Figure 1.3: A typical GA/ANN hybrid classification model and the proposed GANN feature extraction model. The diagram (a) shows a typical GA/ANN hybrid system used in microarray classification. In this hybrid system, the ANN is used as a classifier to discriminate between cancer classes. The diagram (b) presents the proposed hybrid system focusing on the extraction of informative genes from microarray data. In our system, the ANN is act as a fitness score generator to compute fitness score for GA.

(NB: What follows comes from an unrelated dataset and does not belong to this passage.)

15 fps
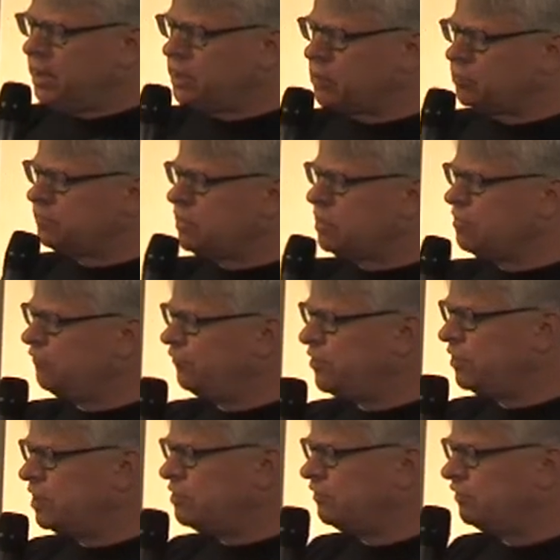Until a
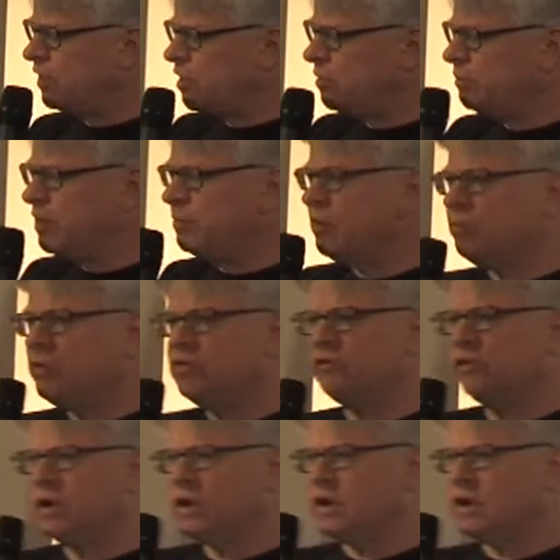few years ago, people mostly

Fitness function is the most crucial aspect in GA as it determines the effectiveness performance of GA. Most research concentrates on optimising other aspects of GA and only a few studies on improving GA fitness function, e.g. the use of a penalty function to identify invalid chromosomes and approximating fitness evaluation within a given amount of computation time (Beasley et al., 1993). However, these approaches require an additional task level in a GA algorithm, for instance, a set of rules for determining the invalidity of chromosomes, i.e. how poor the chromosome is, and a set of mathematical formulas to compute penalty values when GA selecting invalid chromosomes, and consequently, the optimisability performance of GA
relies heavily on how ‘good’ this additional function is in finding the ‘optimal’ fitness function. Some studies proposed the use of effective classifiers on fitness computation, for instance, Li et al. (2001b) used the classification result returned by k-nearest neighbour (KNN) as the fitness function of GA on acute leukaemia classification, Cho et al. (2003a) computed fitness function based on neural network prediction results on SRBCTs tumours, Lin et al. (2006) and Bevilacqua et al. (2006b) employed error rate returned by neural network classification as GA fitness function on multiclass microarray data and breast cancer metastasis recurrence, respectively. In our approach, instead of letting the user determine the level of invalid chromosomes, we use simple feedforward ANN to compute fitness values for GA chromosomes. A novel feature of our approach is based on the explicit design of the algorithm which explores the potentialities of the GA and ANN methods of extracting informative features with minimal structural requirements on GAs and ANNs, as followed the Ockham’s Razor principle.
Figure 1.3b shows our hybrid approach. To formulate an effective feature extraction method and to circum- vent the over-fitting problem, a GA is used to initialise a population of chromosomes in which its fitness value is computed using a 3-layered feedforward ANN with centroid vector principle and Euclidean distance. Once all chromosomes are assigned with fitness values, a set of genetic mechanism is used to assess the fitness of the chromosome and the least fit chromosome is replaced by a new chromosome. Through evolution over many generations, ANN connection weights and GA fitness function are optimised, the least fit chromosomes are gradually replaced by new chromosomes produced in each generation and the optimal set of genes are obtained.